WORK ITEM: Give the data below again exactly as it stands. Omit the pictures.

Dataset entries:
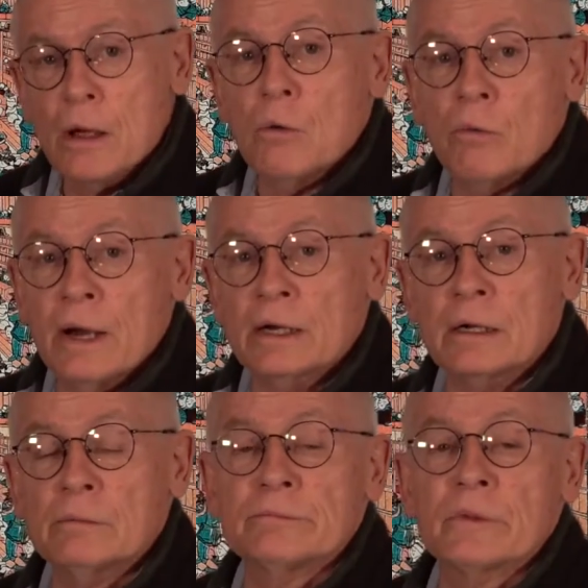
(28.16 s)

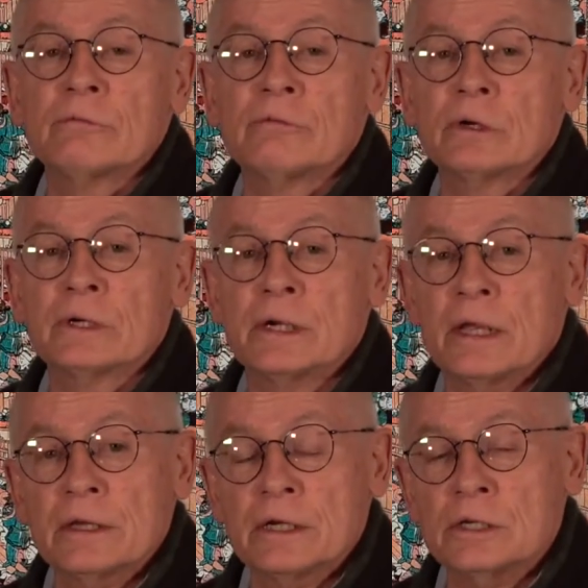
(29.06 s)
Welcome for
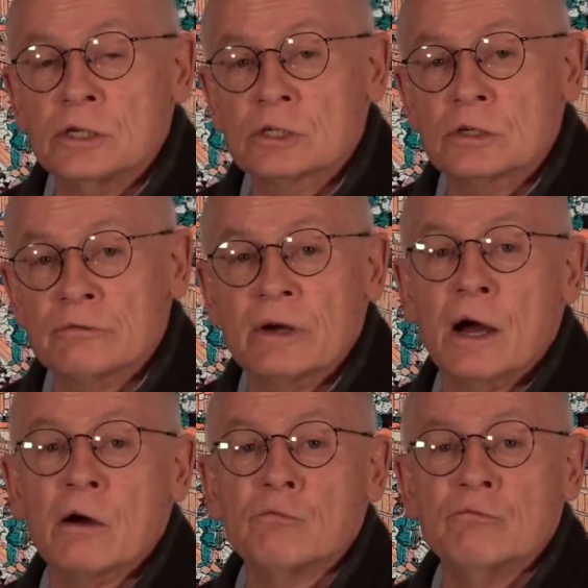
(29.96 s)
another edition of
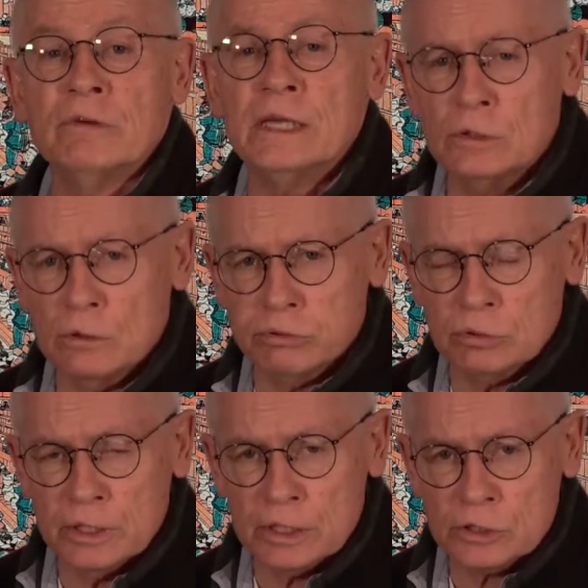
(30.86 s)
our video
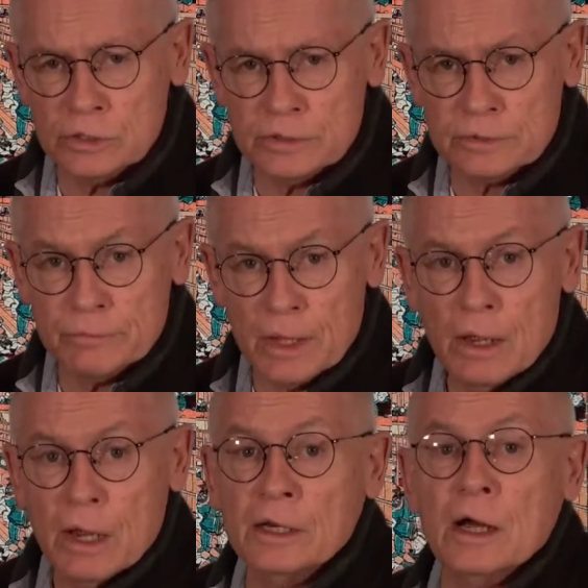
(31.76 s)
productions.
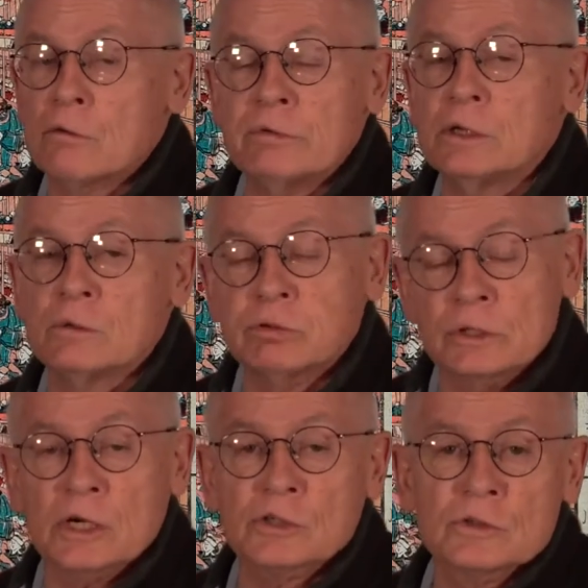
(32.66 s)
And our video
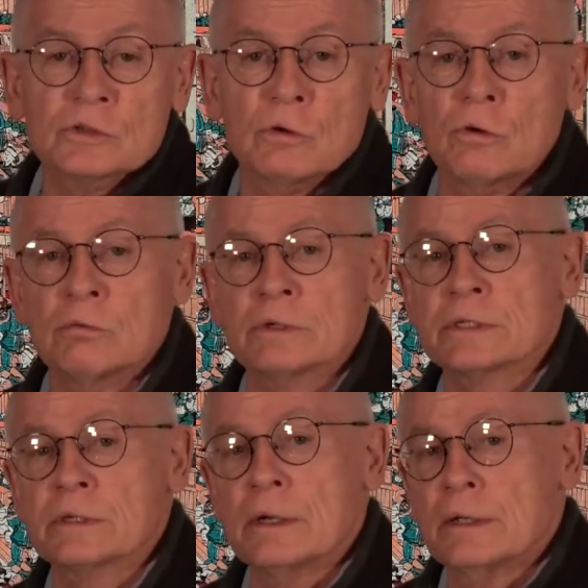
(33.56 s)
production is
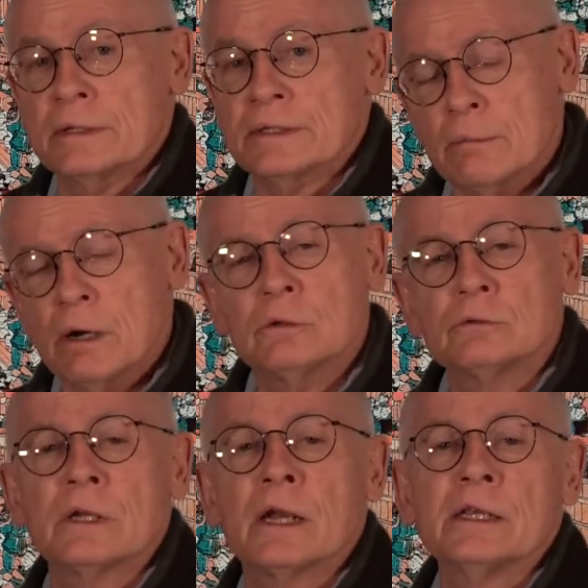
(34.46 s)
always somehow
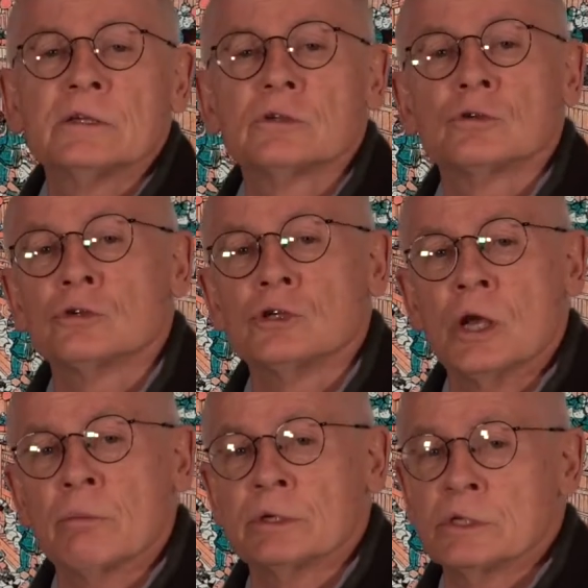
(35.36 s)
related to
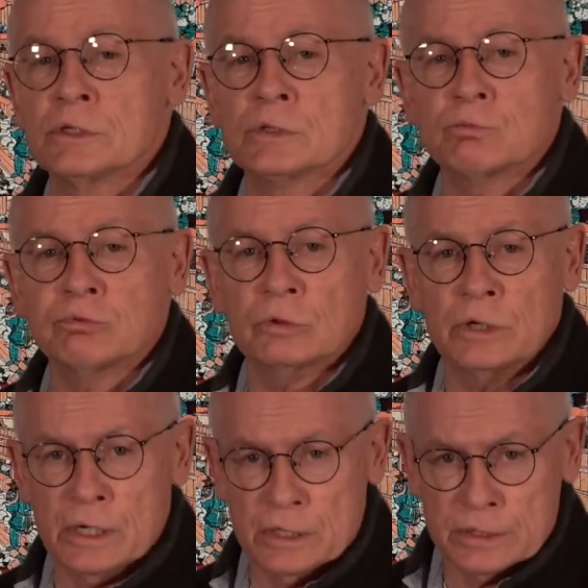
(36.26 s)
Japanese
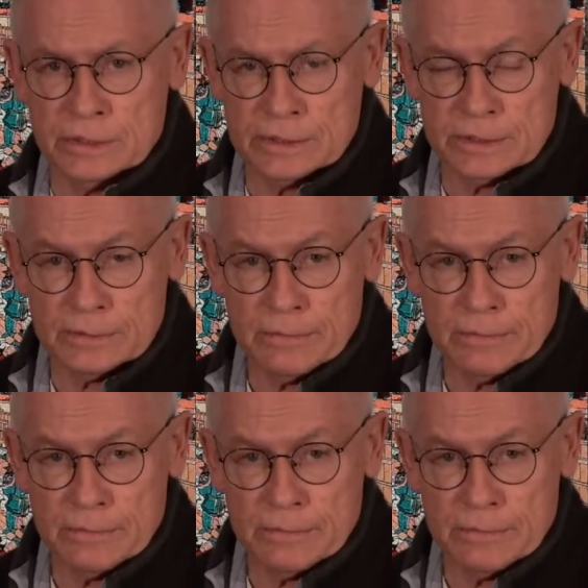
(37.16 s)
prints.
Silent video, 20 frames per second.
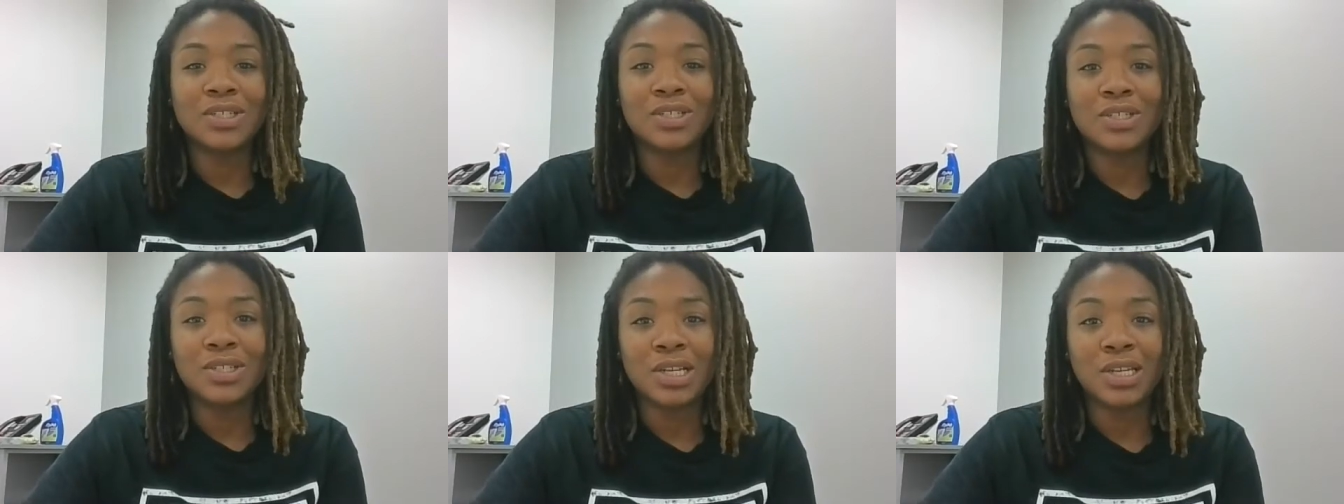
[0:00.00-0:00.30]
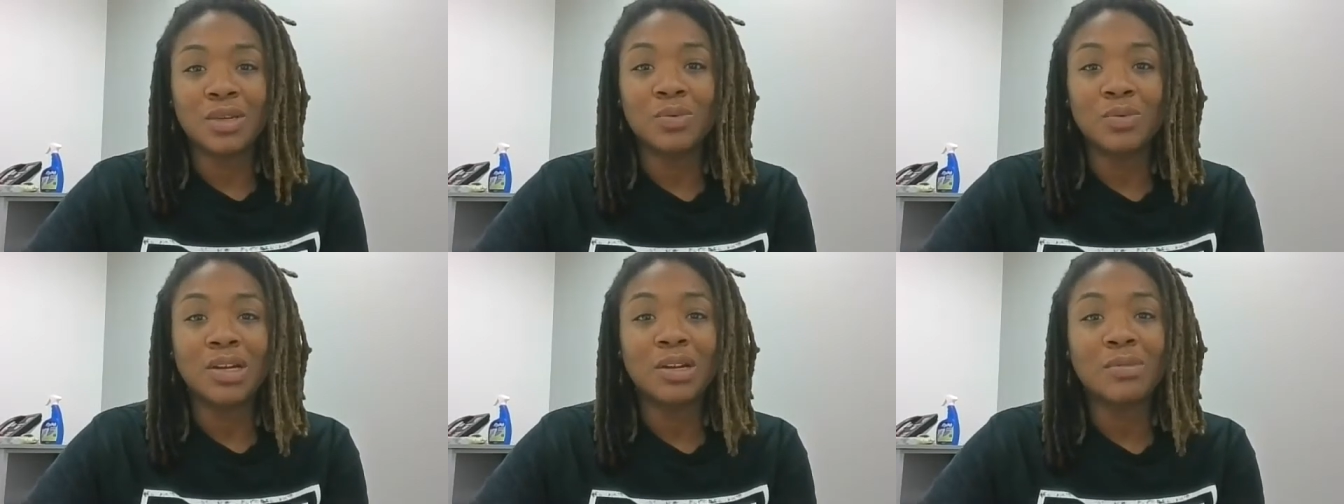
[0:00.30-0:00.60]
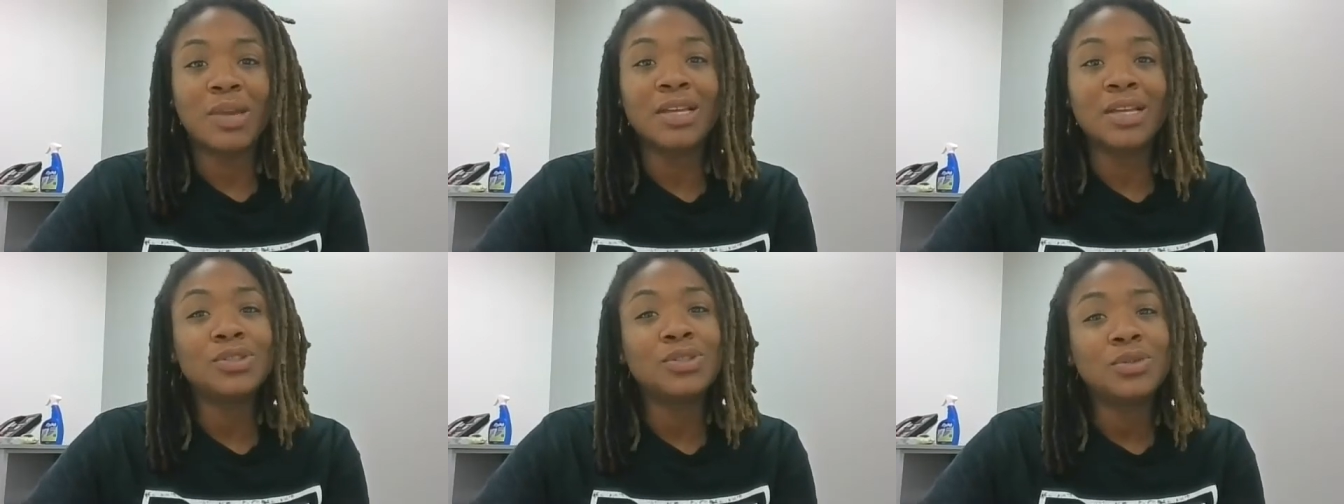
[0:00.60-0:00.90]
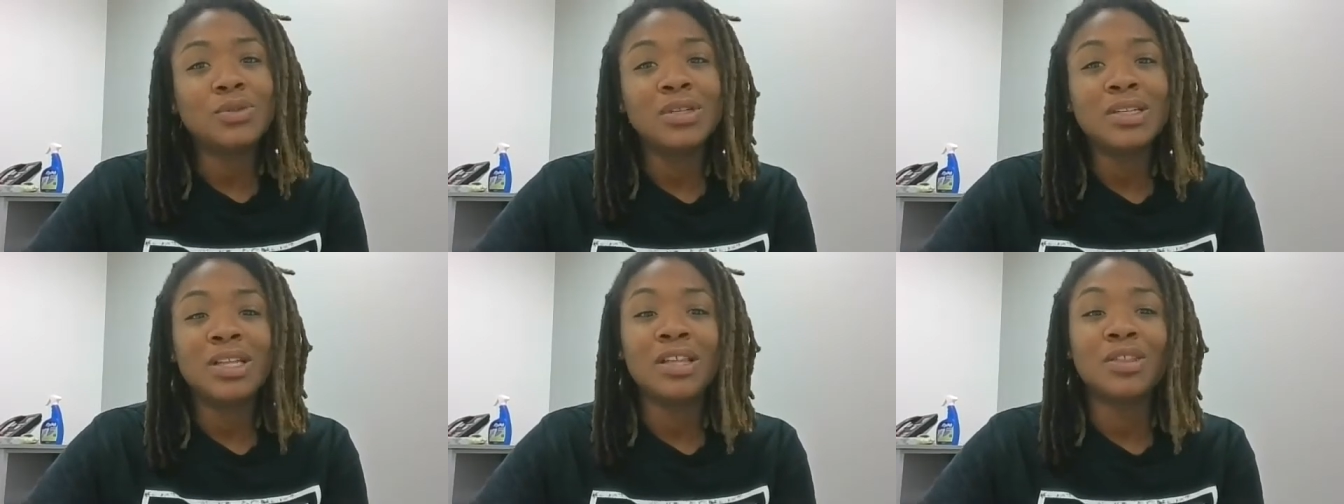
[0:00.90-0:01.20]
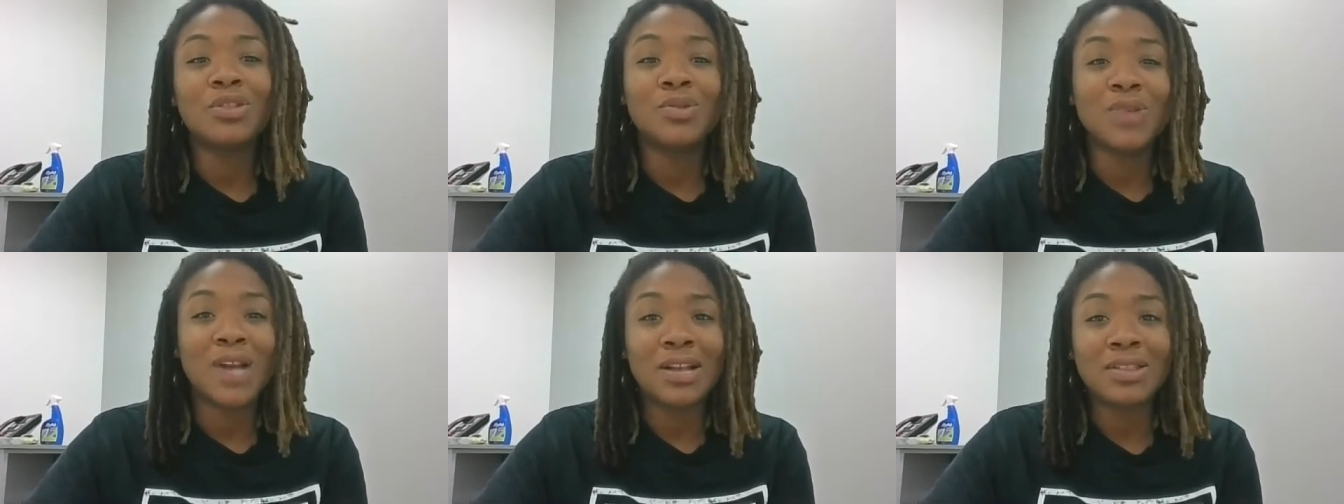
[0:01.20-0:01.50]
And so you want to make sure
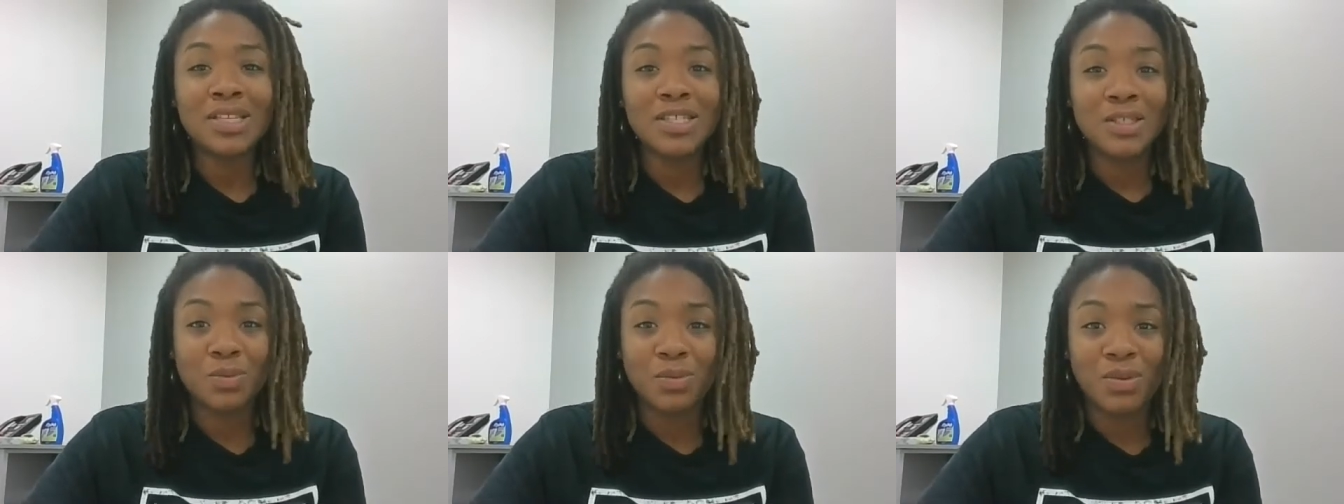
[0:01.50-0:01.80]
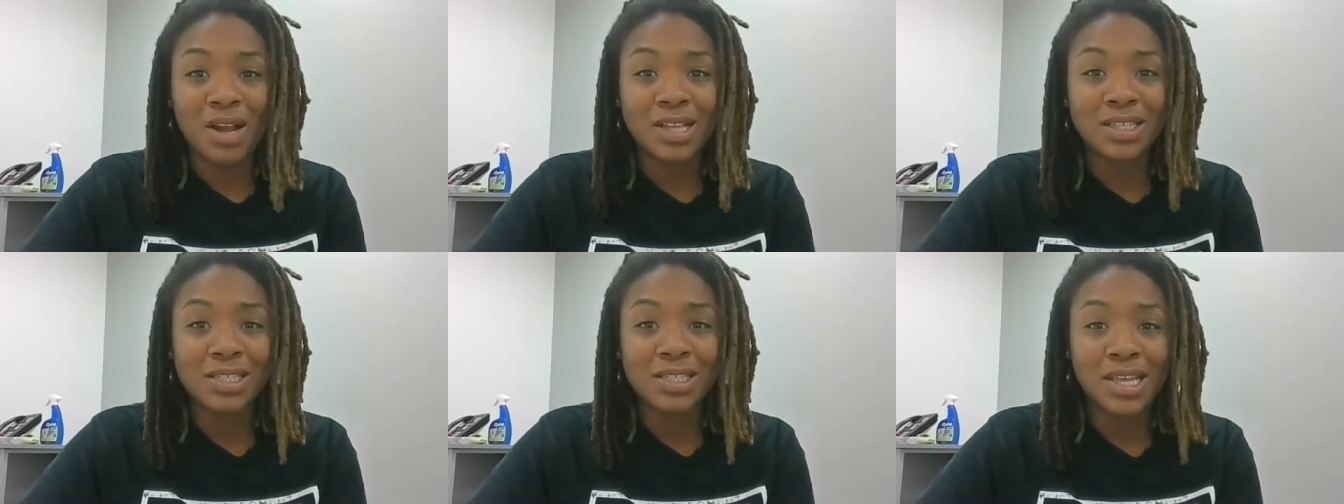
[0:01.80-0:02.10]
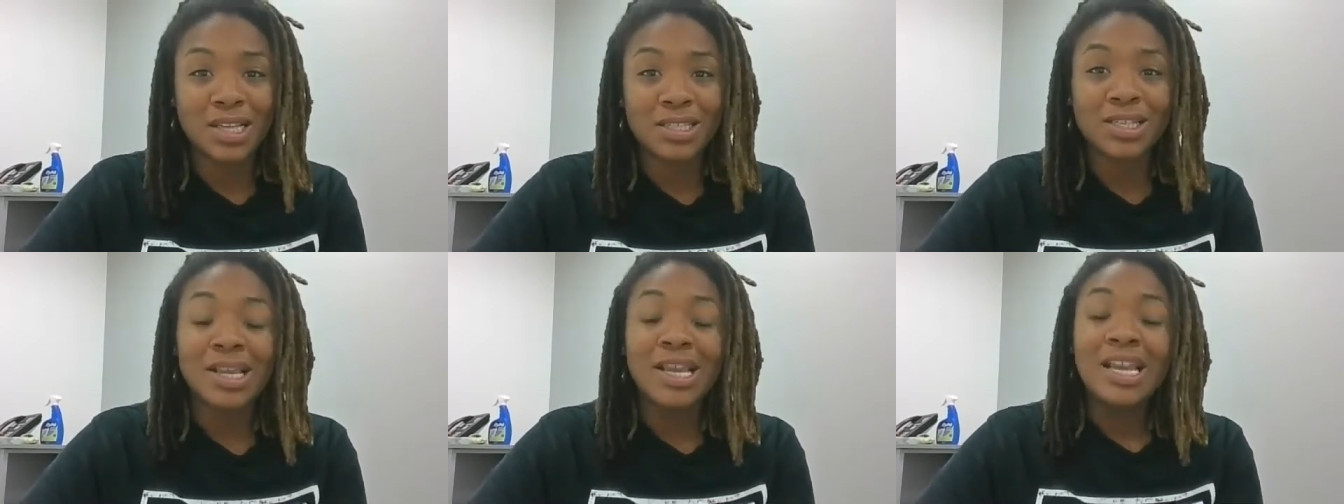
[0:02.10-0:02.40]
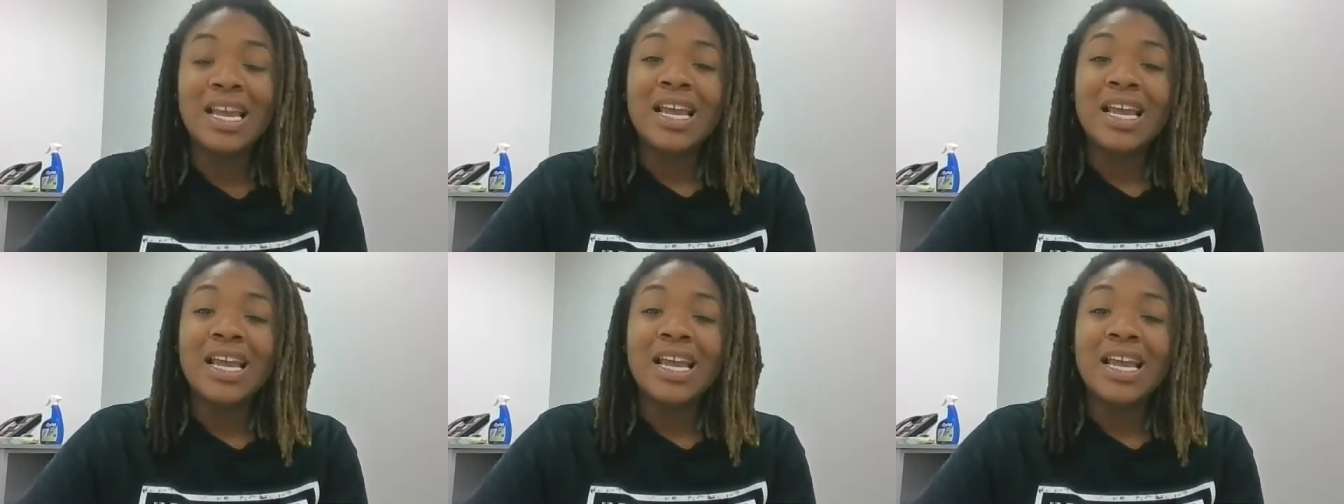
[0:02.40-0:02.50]
that throughout this process,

TASK ANSWER:
(28.16 s)

(29.06 s)
Welcome for
(29.96 s)
another edition of
(30.86 s)
our video
(31.76 s)
productions.
(32.66 s)
And our video
(33.56 s)
production is
(34.46 s)
always somehow
(35.36 s)
related to
(36.26 s)
Japanese
(37.16 s)
prints.
Silent video, 20 frames per second.
[0:00.00-0:00.30]
[0:00.30-0:00.60]
[0:00.60-0:00.90]
[0:00.90-0:01.20]
[0:01.20-0:01.50]
And so you want to make sure
[0:01.50-0:01.80]
[0:01.80-0:02.10]
[0:02.10-0:02.40]
[0:02.40-0:02.50]
that throughout this process,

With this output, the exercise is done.